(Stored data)
####################

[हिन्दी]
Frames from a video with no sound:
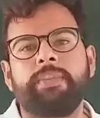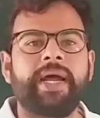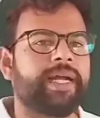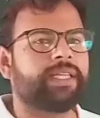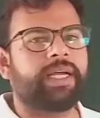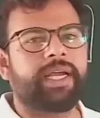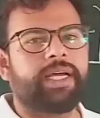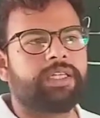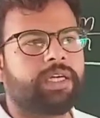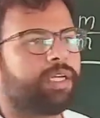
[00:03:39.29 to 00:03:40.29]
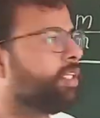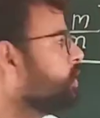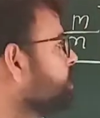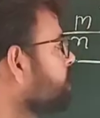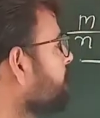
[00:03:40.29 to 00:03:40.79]
प्रायिकता ज्ञात
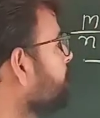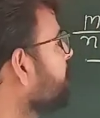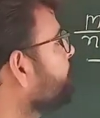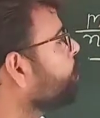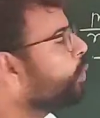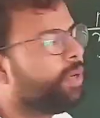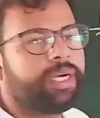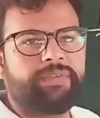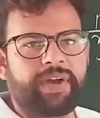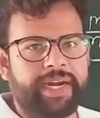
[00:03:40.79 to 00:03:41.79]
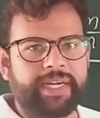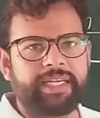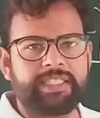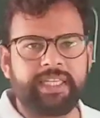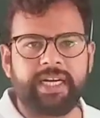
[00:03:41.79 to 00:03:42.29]
करिए मतलब प्रोबेबिलिटी फाइंड
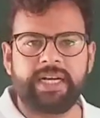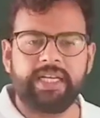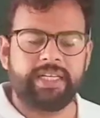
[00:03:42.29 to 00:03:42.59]
कीजिए ना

####################

## TASK OBJECTIVE
Please print the entries shown above again, exactly, and skip the pictures.

## RESPONSE
[हिन्दी]
Frames from a video with no sound:
[00:03:39.29 to 00:03:40.29]
[00:03:40.29 to 00:03:40.79]
प्रायिकता ज्ञात
[00:03:40.79 to 00:03:41.79]
[00:03:41.79 to 00:03:42.29]
करिए मतलब प्रोबेबिलिटी फाइंड
[00:03:42.29 to 00:03:42.59]
कीजिए ना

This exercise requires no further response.